> _Exercise goal_:
Transcribe the line holding "[1:48.47-1:49.47]" together with every line after it, through the end of the records, exactly and with no pictures.
=== Begin Enclosure ===
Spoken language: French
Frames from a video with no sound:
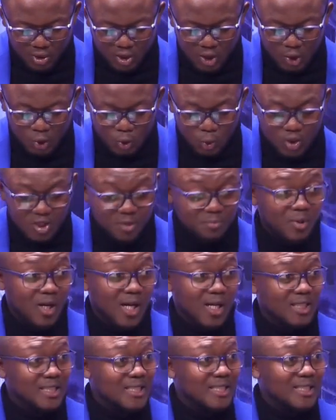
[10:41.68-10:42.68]
Anthony
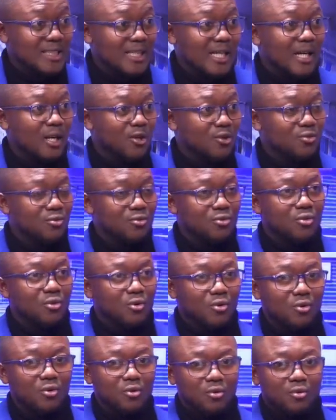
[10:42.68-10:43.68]
Plat qui a
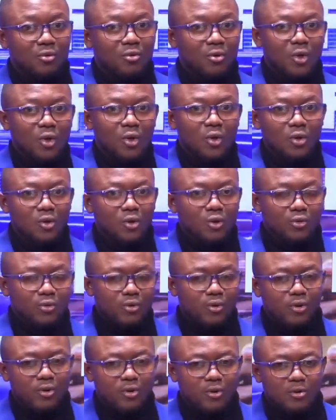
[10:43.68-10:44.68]
une,
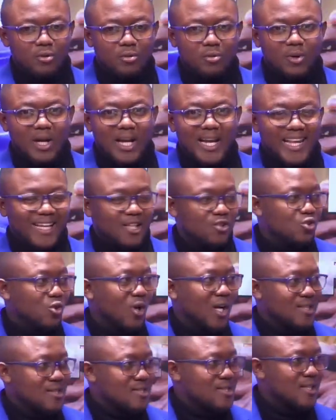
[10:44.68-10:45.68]
une
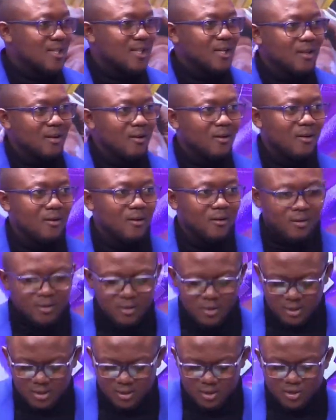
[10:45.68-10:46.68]
lecture assez...
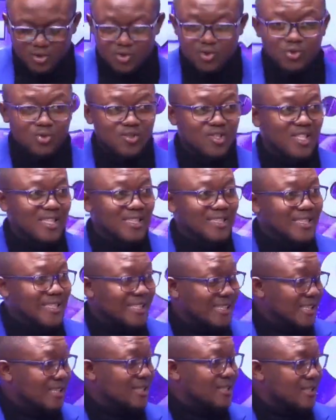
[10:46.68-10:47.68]
Euh, succincte
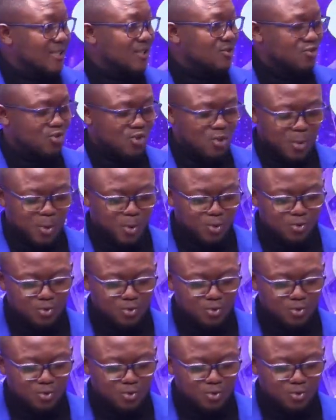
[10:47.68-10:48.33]
et aiguisée justement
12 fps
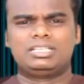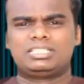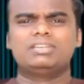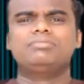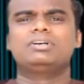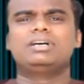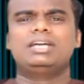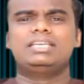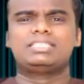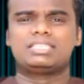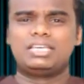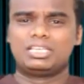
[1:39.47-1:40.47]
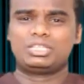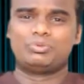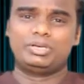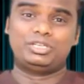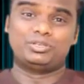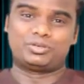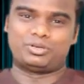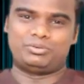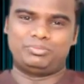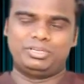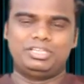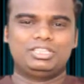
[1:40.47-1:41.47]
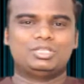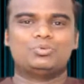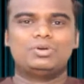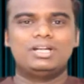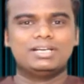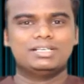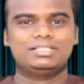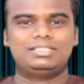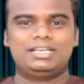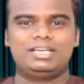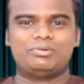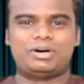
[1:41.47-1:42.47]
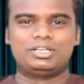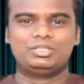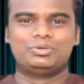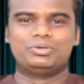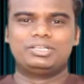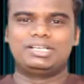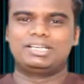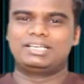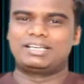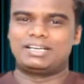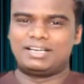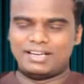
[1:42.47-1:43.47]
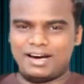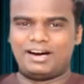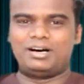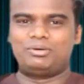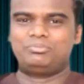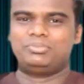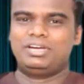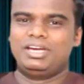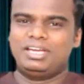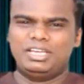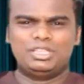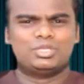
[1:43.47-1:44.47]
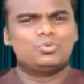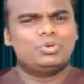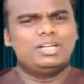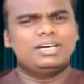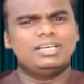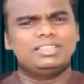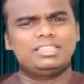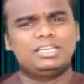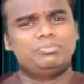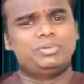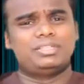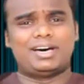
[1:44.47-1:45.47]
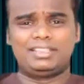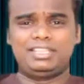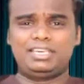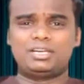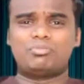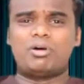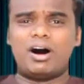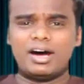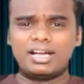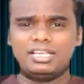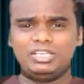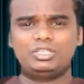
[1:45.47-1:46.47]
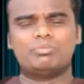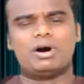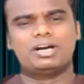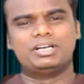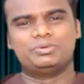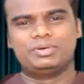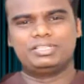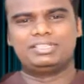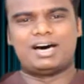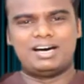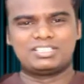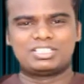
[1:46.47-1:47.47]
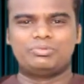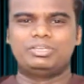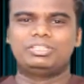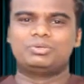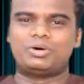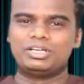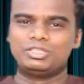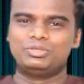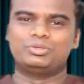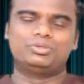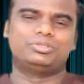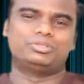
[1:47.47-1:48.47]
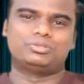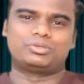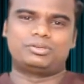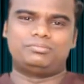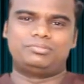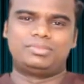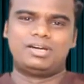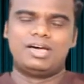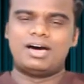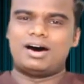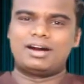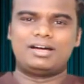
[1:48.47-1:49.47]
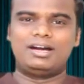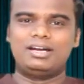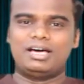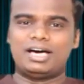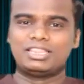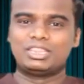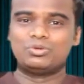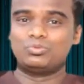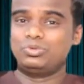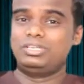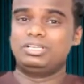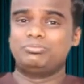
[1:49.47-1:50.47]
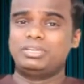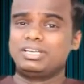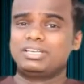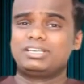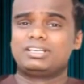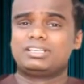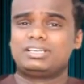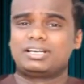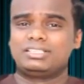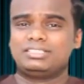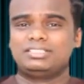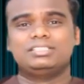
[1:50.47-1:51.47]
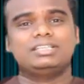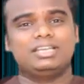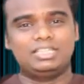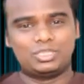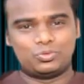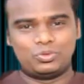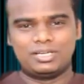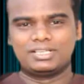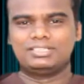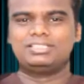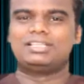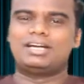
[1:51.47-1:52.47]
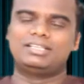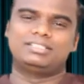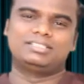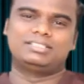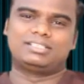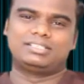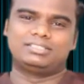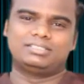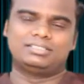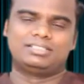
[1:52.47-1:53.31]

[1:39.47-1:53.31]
செல்வங்களை சேர்த்து வைக்கிறோம் இந்த உலகத்திலே வாழ்ந்து கொண்டிருக்கிற நாம் இந்த உலகத்தின் மீது அதிகமான ஈடுபாடு வைத்து ஆசை வைத்து வாழ்ந்து கொண்டிருக்கிறோம் ஆனால் அந்த உள்ளம் எங்கு இருக்கிறது இந்த உலகத்தில் தான் இருக்கிறது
=== End Enclosure ===
> _Answer section_:
[1:48.47-1:49.47]
[1:49.47-1:50.47]
[1:50.47-1:51.47]
[1:51.47-1:52.47]
[1:52.47-1:53.31]

[1:39.47-1:53.31]
செல்வங்களை சேர்த்து வைக்கிறோம் இந்த உலகத்திலே வாழ்ந்து கொண்டிருக்கிற நாம் இந்த உலகத்தின் மீது அதிகமான ஈடுபாடு வைத்து ஆசை வைத்து வாழ்ந்து கொண்டிருக்கிறோம் ஆனால் அந்த உள்ளம் எங்கு இருக்கிறது இந்த உலகத்தில் தான் இருக்கிறது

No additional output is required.